No. Palliative care supports children of all ages and their families, at any stage of terminal illness. Palliative care aims to relieve the child’s pain and other symptoms caused by the disease and to provide emotional and other support for the whole family. Your child can start receiving palliative care from the time of diagnosis, alongside treatment.
HOW TO TELL IF YOUR CHILD OR FAMILY NEEDS PALLIATIVE CARE?
Children living with a terminal illness often experience physical and emotional distress due to their condition. Parents, siblings or other family members often experience emotional distress too. If a child has a genetic disease, cancer, neurological disorder, heart or lung disease or other serious illness, children’s palliative care can improve the quality of life of the child and his or her family by preventing and relieving pain and other symptoms of the illness, and by providing psychological and spiritual care for the family.
CAN MY CHILD STILL SEE HIS/HER GENERAL PRACTITIONER AFTER BEING REGISTERED WITH A PALLIATIVE CARE UNIT?

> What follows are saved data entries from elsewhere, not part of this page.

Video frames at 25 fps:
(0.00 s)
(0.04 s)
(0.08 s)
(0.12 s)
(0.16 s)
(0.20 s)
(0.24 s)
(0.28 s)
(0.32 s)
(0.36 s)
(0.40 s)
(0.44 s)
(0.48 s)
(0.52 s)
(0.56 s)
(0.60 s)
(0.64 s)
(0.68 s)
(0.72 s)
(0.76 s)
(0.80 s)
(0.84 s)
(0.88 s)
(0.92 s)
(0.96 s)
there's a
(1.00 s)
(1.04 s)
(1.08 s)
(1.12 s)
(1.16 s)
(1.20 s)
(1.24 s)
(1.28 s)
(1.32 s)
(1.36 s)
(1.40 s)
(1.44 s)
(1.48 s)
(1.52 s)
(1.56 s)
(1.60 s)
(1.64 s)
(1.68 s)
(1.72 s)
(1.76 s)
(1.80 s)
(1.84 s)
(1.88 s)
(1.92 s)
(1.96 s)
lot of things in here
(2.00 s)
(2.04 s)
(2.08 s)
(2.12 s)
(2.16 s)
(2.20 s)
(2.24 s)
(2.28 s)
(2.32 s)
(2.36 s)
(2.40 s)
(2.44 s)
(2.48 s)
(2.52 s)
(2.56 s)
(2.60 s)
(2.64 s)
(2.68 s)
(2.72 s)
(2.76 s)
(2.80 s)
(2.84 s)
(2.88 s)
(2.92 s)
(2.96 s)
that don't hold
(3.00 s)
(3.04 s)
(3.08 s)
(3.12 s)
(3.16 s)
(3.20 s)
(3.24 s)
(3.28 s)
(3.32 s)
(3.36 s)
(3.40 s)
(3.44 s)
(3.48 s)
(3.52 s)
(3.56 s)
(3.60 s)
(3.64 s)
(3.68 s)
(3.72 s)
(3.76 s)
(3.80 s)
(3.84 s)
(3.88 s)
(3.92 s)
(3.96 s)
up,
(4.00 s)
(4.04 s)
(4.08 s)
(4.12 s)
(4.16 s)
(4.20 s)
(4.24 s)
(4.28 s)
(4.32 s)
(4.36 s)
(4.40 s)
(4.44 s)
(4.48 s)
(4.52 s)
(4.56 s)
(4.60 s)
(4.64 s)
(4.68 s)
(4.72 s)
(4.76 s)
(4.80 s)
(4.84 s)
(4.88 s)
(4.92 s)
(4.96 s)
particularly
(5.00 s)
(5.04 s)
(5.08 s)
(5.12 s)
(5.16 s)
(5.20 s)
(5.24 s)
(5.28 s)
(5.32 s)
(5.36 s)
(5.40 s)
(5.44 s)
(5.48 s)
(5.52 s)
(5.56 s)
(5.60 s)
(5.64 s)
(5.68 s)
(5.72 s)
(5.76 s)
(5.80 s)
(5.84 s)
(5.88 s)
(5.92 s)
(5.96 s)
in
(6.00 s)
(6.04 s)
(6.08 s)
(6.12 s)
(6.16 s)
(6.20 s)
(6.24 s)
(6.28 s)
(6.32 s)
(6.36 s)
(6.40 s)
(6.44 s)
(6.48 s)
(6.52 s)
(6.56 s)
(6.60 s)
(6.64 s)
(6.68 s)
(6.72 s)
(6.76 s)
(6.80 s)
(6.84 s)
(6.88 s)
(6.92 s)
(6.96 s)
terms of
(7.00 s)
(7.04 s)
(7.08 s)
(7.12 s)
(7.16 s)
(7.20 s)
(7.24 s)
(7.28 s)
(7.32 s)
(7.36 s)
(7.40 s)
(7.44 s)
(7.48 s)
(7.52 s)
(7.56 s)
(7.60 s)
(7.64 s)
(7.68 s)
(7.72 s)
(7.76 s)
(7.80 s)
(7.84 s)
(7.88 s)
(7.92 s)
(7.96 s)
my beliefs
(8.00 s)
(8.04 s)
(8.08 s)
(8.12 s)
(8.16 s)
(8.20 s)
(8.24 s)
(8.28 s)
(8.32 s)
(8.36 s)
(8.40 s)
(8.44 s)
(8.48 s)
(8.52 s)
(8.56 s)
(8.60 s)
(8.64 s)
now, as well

Yes. Your child does not need to change his/her general practitioner while in children’s palliative care. The palliative care team and your general practitioner will work together to help you choose and provide the best care for you and your child.
IS PALLIATIVE CARE A PAID SERVICE?
With the support of the Ministry of Welfare and the Ministry of Health of the Republic of Latvia, palliative care services for children are paid for by the state.